The ouster of Hansgeorg Maassen is the latest political aftershock resulting from the influx of more than a million refugees into Germany since 2015, which has boosted right-wing populism in Germany and beyond.

Critics have long questioned whether Maassen, who took charge of the Bf V spy agency in 2012, was still suitable for the post over his handling of the 2016 Berlin Christmas market attack and his contacts with the far-right Alternativ­e for Germany party.

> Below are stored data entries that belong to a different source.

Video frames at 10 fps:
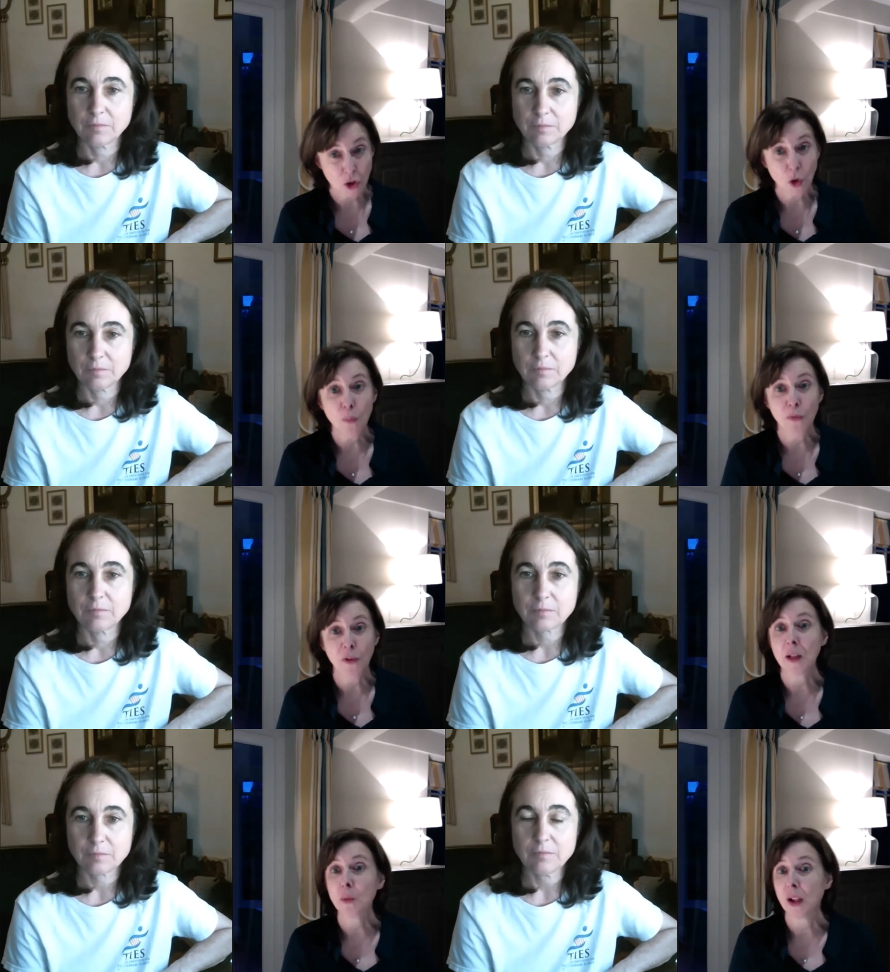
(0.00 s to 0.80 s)
Speaker 1: Hopefully
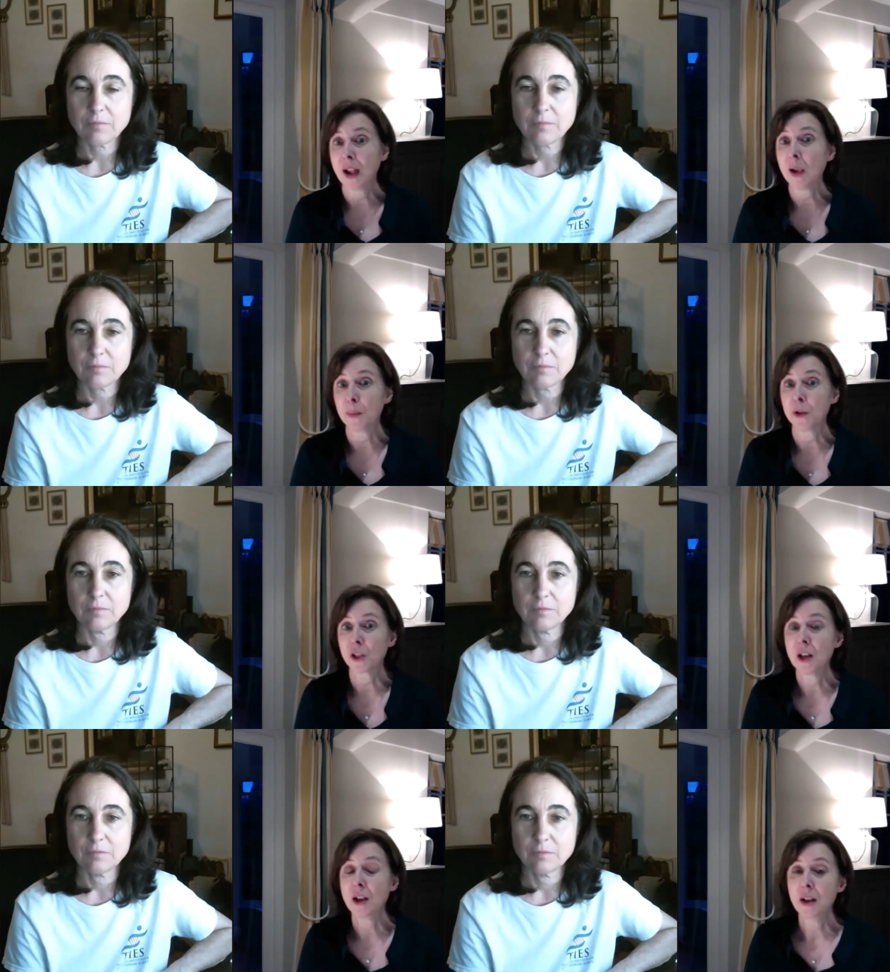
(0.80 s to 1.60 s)
that will help us
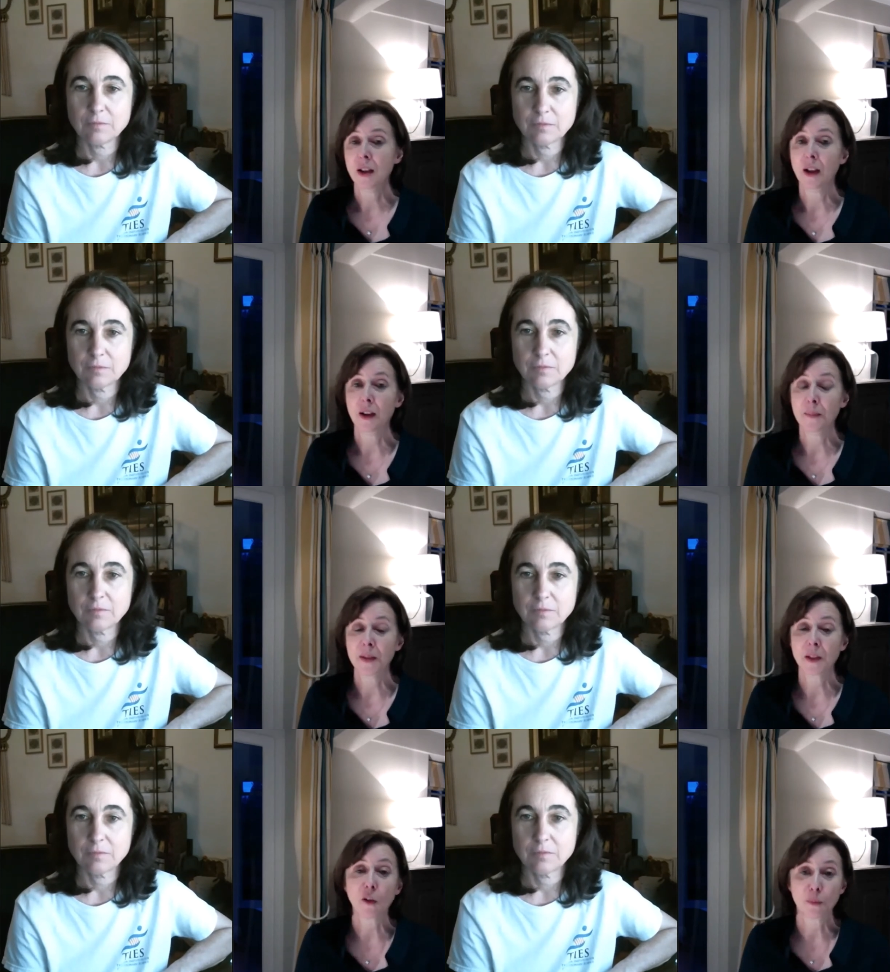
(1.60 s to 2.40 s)

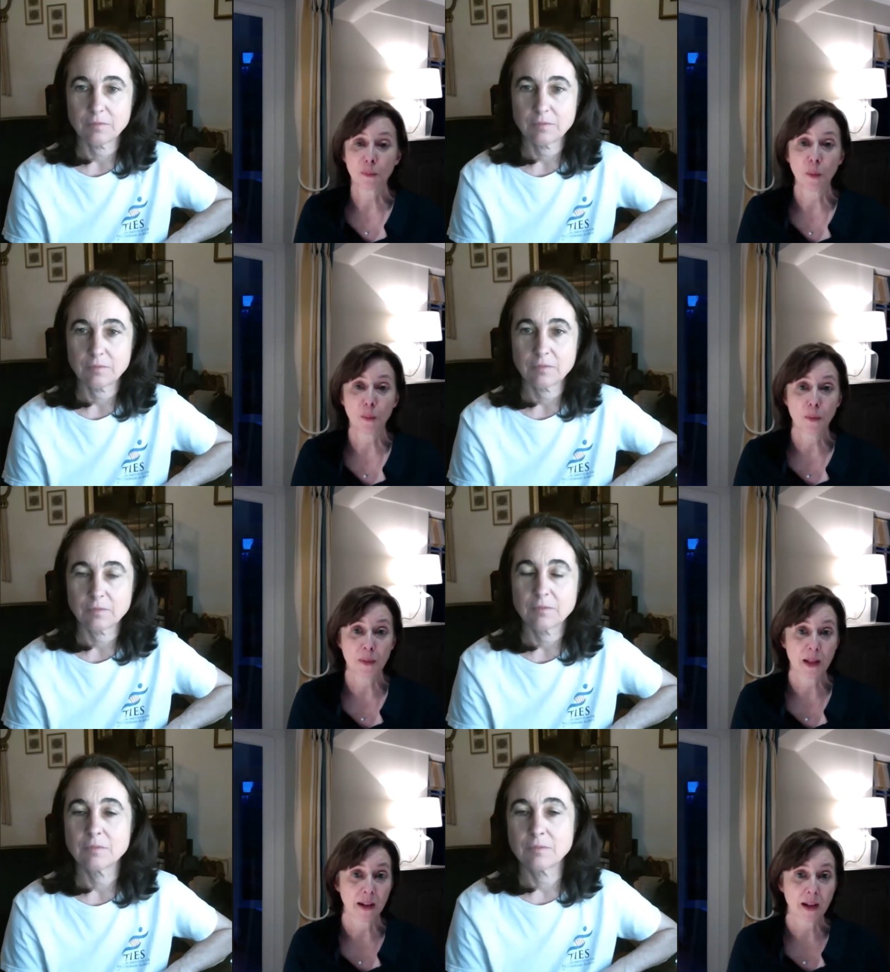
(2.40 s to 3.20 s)
solve problems
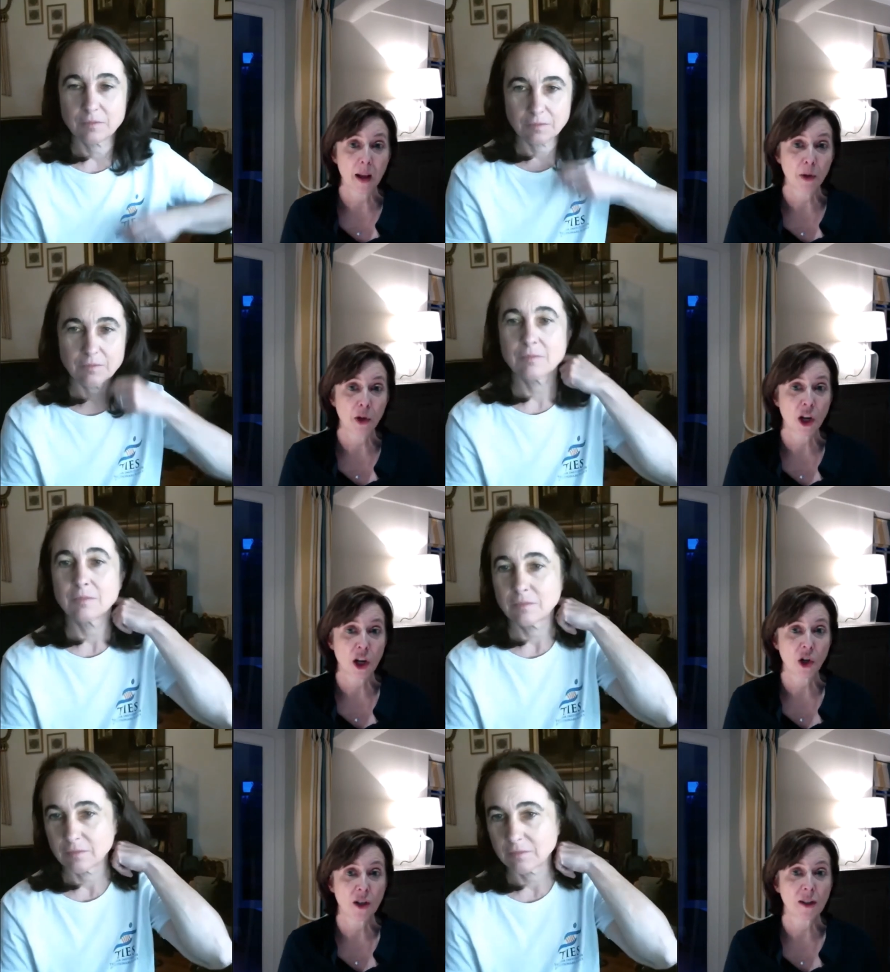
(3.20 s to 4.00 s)
like climate
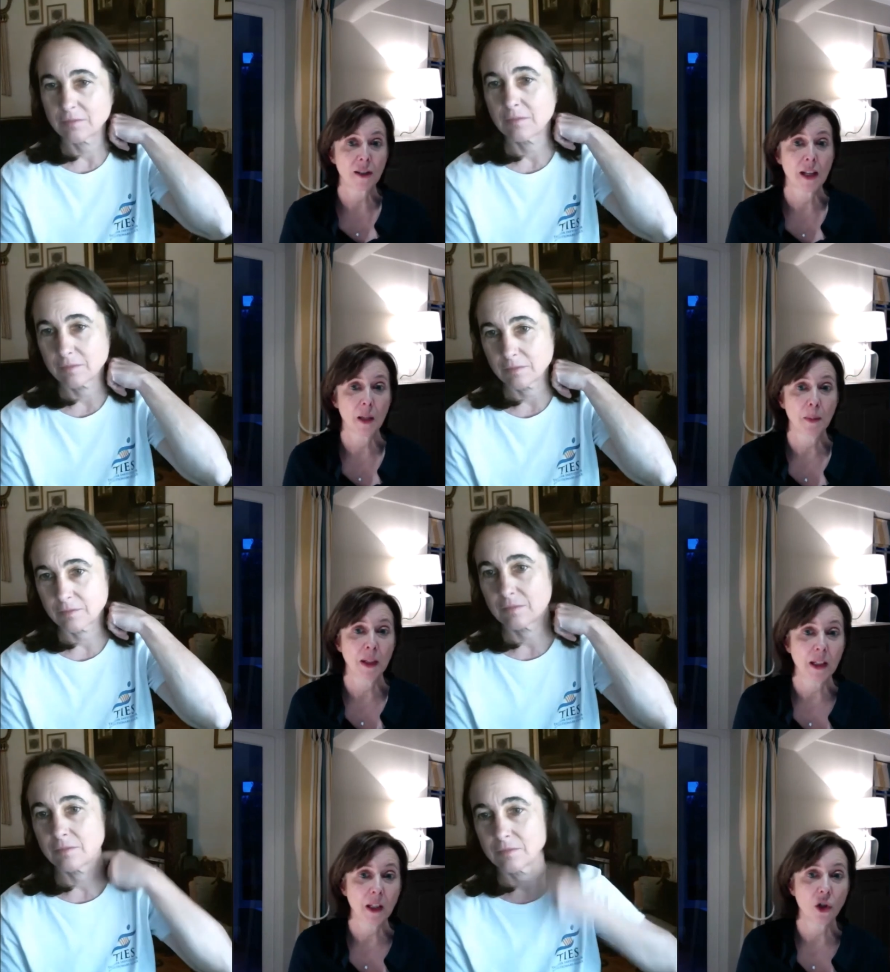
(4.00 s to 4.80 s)
change and
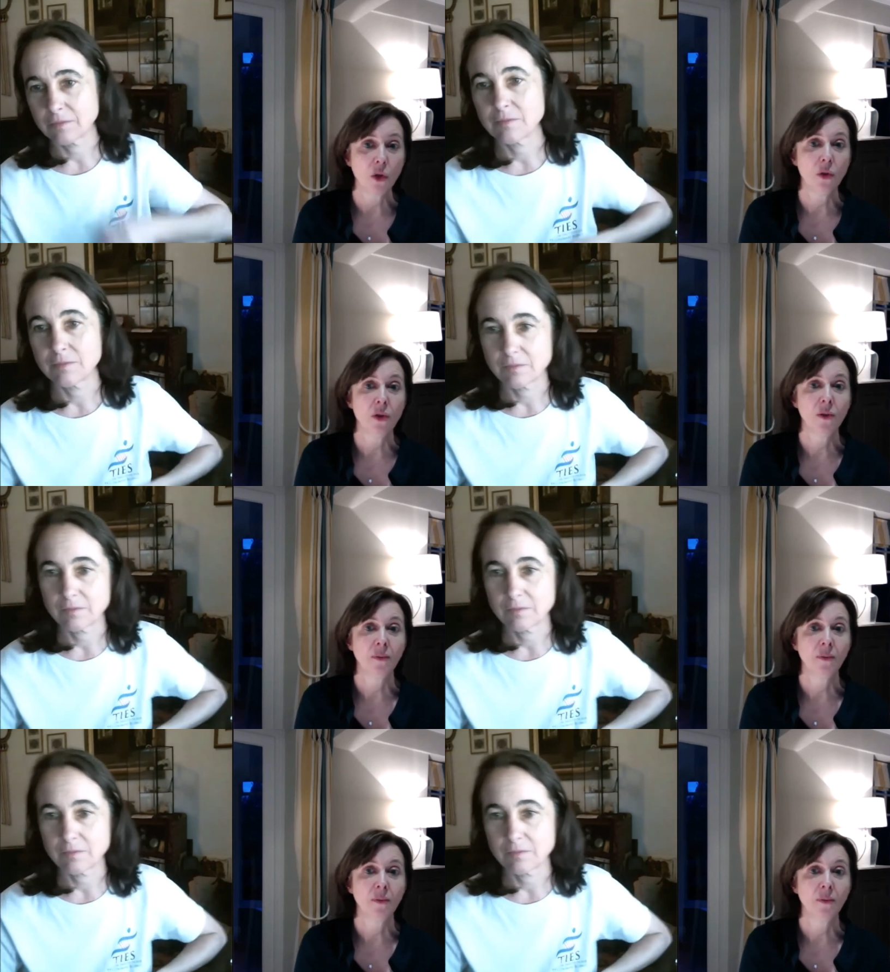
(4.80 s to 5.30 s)
sustainability issues.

Maassen’s decision to openly contradict Merkel in an interview with the mass-circulatio­n daily Bild this month appears to have sealed his fate.

Responding to violent right-wing protests following the killing of a German man, allegedly by migrants, in the eastern city of Chemnitz, Maassen said his agency had no reliable evidence that foreigners were “hunted” down in the streets — a term Merkel had used.

He added that “according to my cautious evaluation, there are good reasons for thinking that it is deliberate misinforma­tion, possibly in order to distract the public from the murder in Chemnitz.”

Maassen provided no evidence to back up his assertion, but his comments were seized upon by the far-right Alternativ­e for Germany party, which called him “a very good top civil servant who had the courage to criticize Merkel’s completely failed asylum policy” and now faces a “witch hunt.”